=== Your instructions ===
For this exercise, copy exactly only the lines from the one containing "[0:16.20-0:17.10]" to the final line of the material below, without the pictures.
---------- Supplied entries ----------
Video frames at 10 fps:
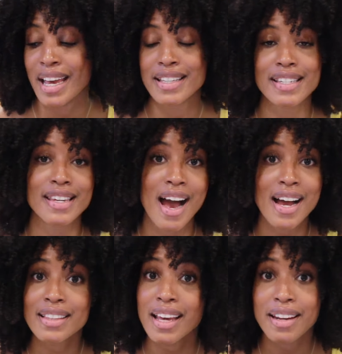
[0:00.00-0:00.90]
it's
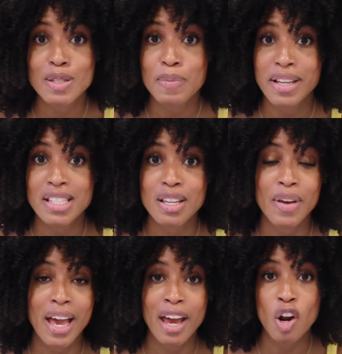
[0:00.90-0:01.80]
not that
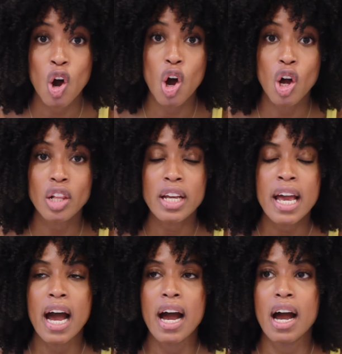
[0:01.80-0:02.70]
expensive at all,
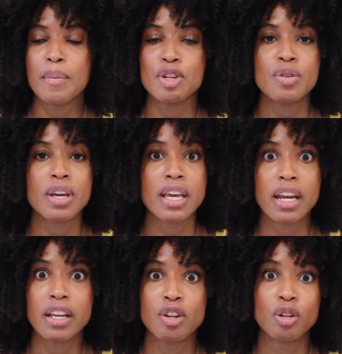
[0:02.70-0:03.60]
and you can
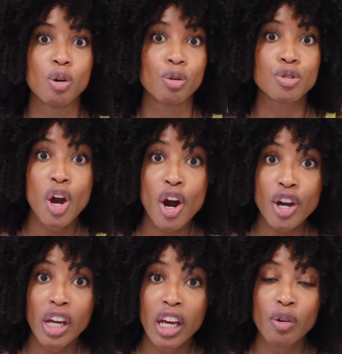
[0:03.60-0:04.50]
get it at your local
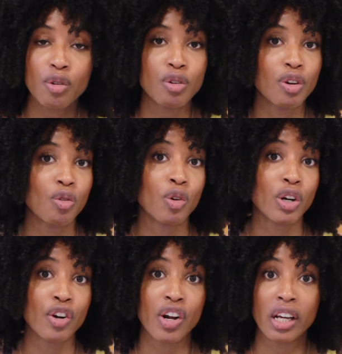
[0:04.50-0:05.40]
Target or you can
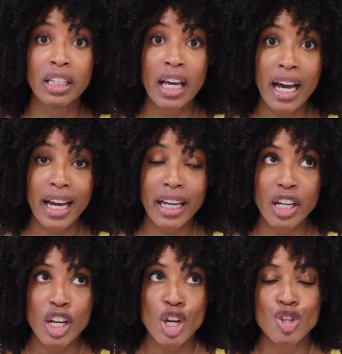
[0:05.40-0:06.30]
order it
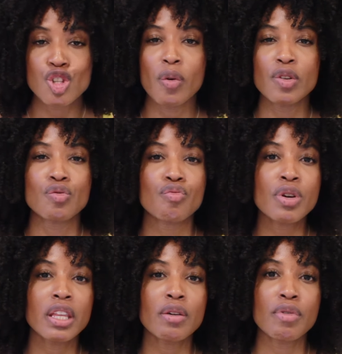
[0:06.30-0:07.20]
online. So it's
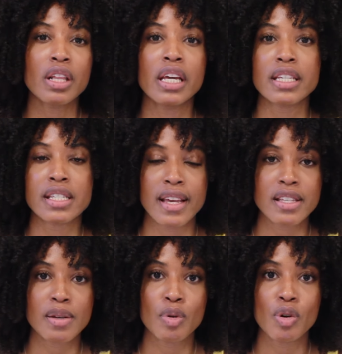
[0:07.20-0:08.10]
really, really
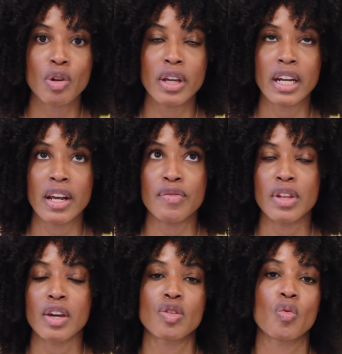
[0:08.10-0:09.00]
accessible, and I
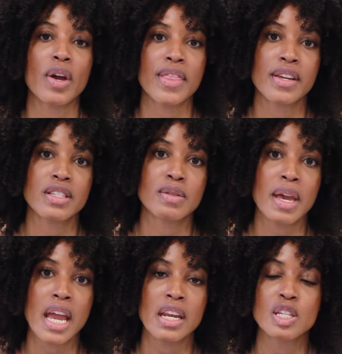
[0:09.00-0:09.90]
feel like the way that it's
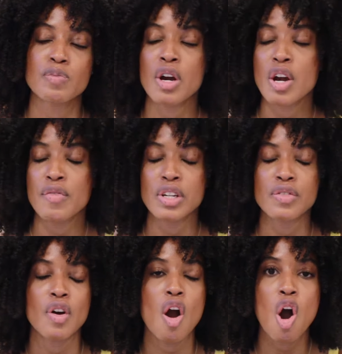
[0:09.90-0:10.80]
made is perfect
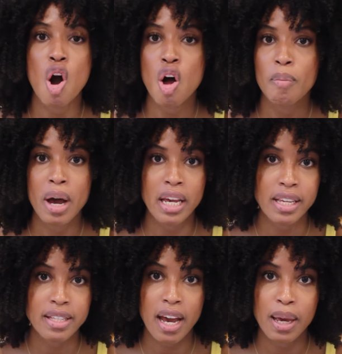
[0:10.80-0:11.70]
for all
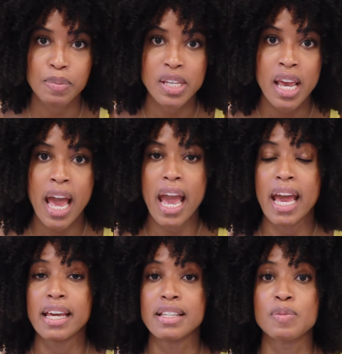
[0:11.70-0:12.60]
body types
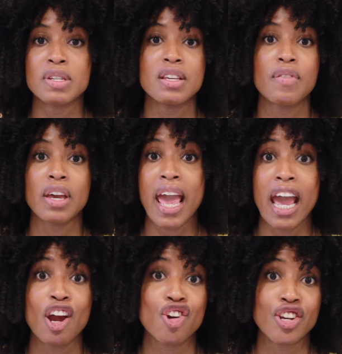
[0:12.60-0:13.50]
and specific
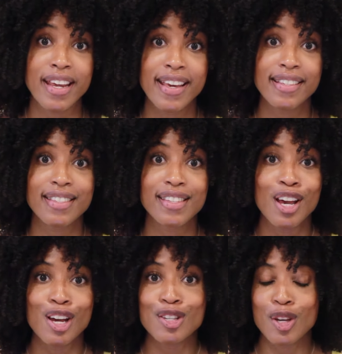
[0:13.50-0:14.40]
hair needs.
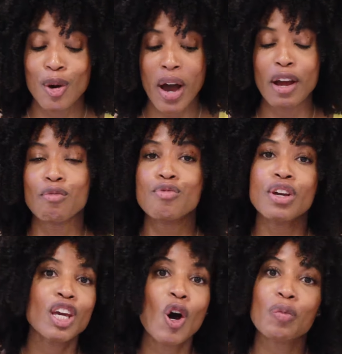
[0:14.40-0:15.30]
So I
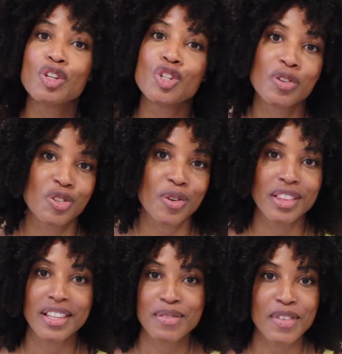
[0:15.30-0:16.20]
really hope that you
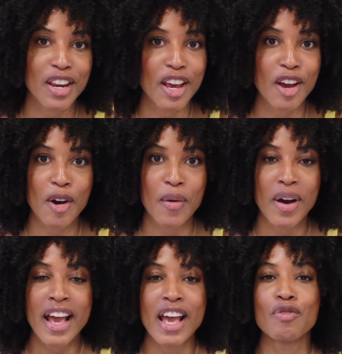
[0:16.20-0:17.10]
enjoyed this
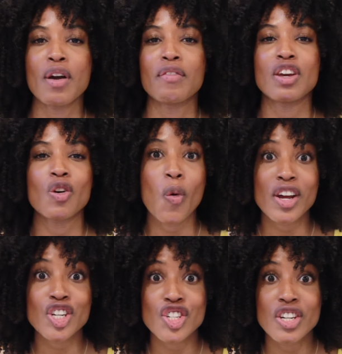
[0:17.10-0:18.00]
video. If you have any
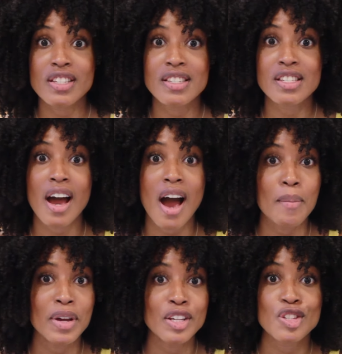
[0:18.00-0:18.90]
questions,
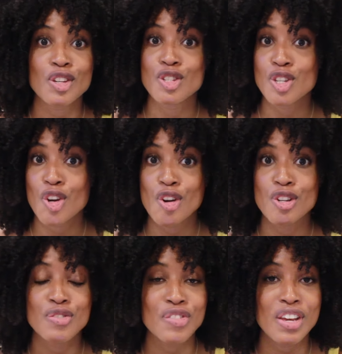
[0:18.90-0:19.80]
comments,
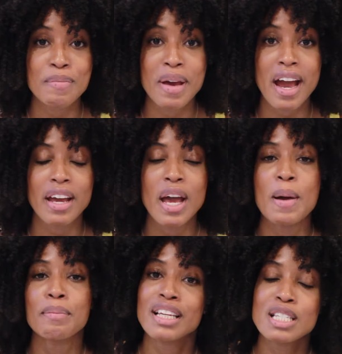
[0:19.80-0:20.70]
concerns, feedback,
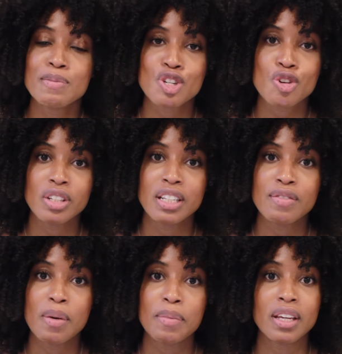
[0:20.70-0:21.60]
please be sure to
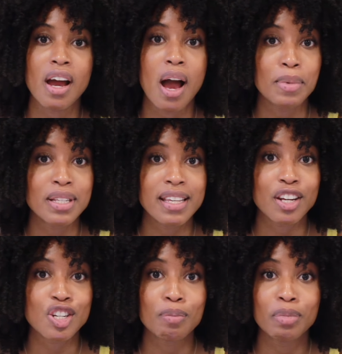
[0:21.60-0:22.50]
leave them in the comment
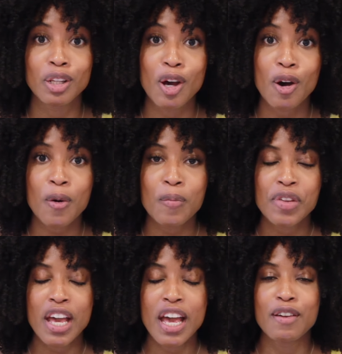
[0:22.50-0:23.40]
section below.
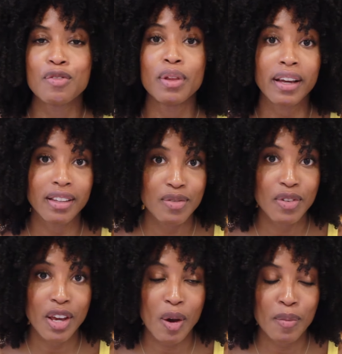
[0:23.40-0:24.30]
If you like this
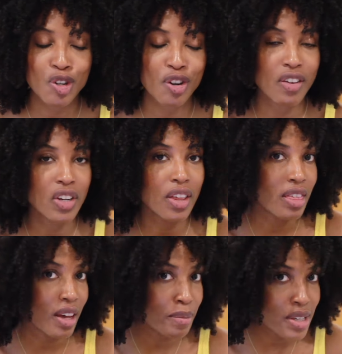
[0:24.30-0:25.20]
video, be sure to give it a
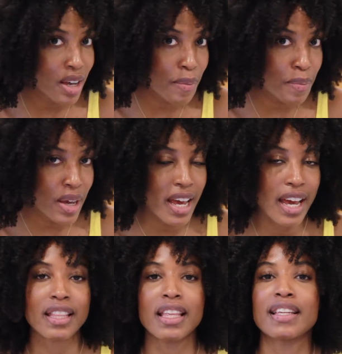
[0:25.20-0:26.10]
thumbs up,
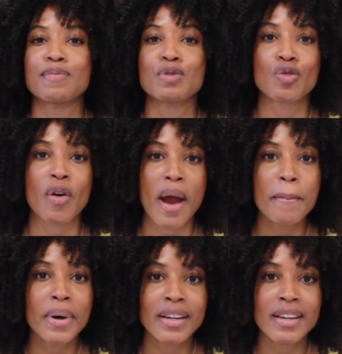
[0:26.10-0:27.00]
hit that
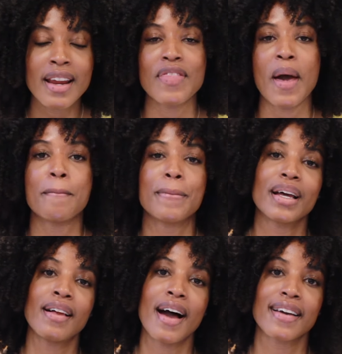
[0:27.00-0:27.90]
subscribe button and that
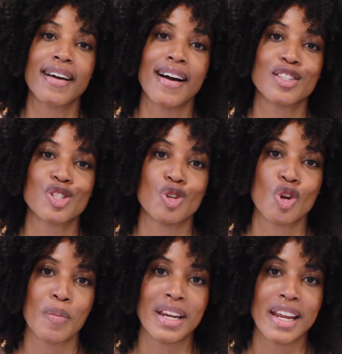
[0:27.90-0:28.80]
bell icon so you
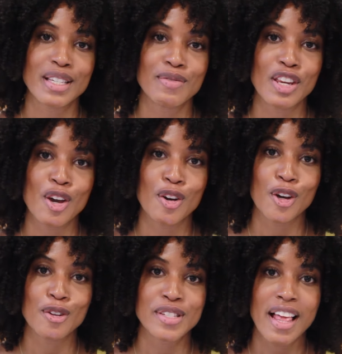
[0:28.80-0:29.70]
know my next video
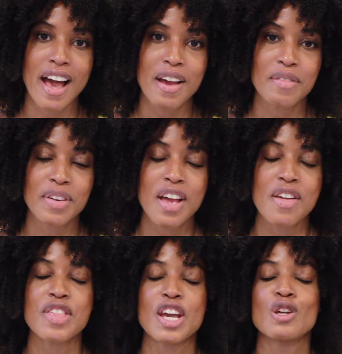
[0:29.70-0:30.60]
goes live.
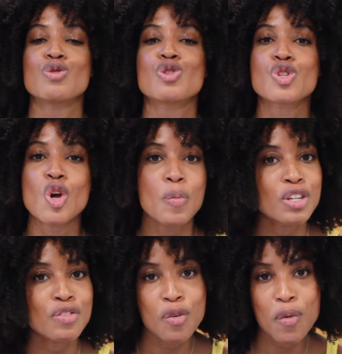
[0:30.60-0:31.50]
Thank you so
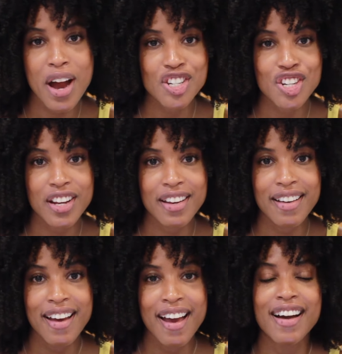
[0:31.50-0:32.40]
much for
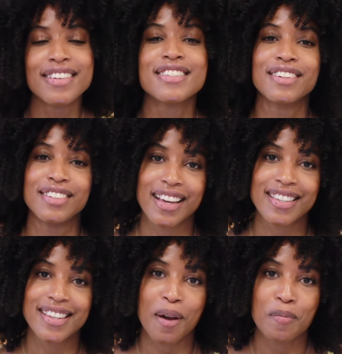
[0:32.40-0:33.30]
watching. Until
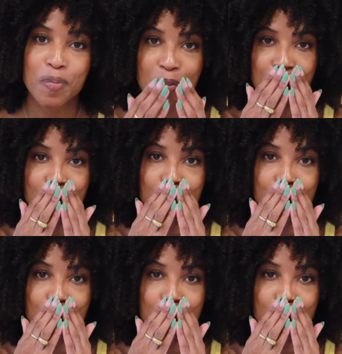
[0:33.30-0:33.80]
next time.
----------
=== Reply to the task ===
[0:16.20-0:17.10]
enjoyed this
[0:17.10-0:18.00]
video. If you have any
[0:18.00-0:18.90]
questions,
[0:18.90-0:19.80]
comments,
[0:19.80-0:20.70]
concerns, feedback,
[0:20.70-0:21.60]
please be sure to
[0:21.60-0:22.50]
leave them in the comment
[0:22.50-0:23.40]
section below.
[0:23.40-0:24.30]
If you like this
[0:24.30-0:25.20]
video, be sure to give it a
[0:25.20-0:26.10]
thumbs up,
[0:26.10-0:27.00]
hit that
[0:27.00-0:27.90]
subscribe button and that
[0:27.90-0:28.80]
bell icon so you
[0:28.80-0:29.70]
know my next video
[0:29.70-0:30.60]
goes live.
[0:30.60-0:31.50]
Thank you so
[0:31.50-0:32.40]
much for
[0:32.40-0:33.30]
watching. Until
[0:33.30-0:33.80]
next time.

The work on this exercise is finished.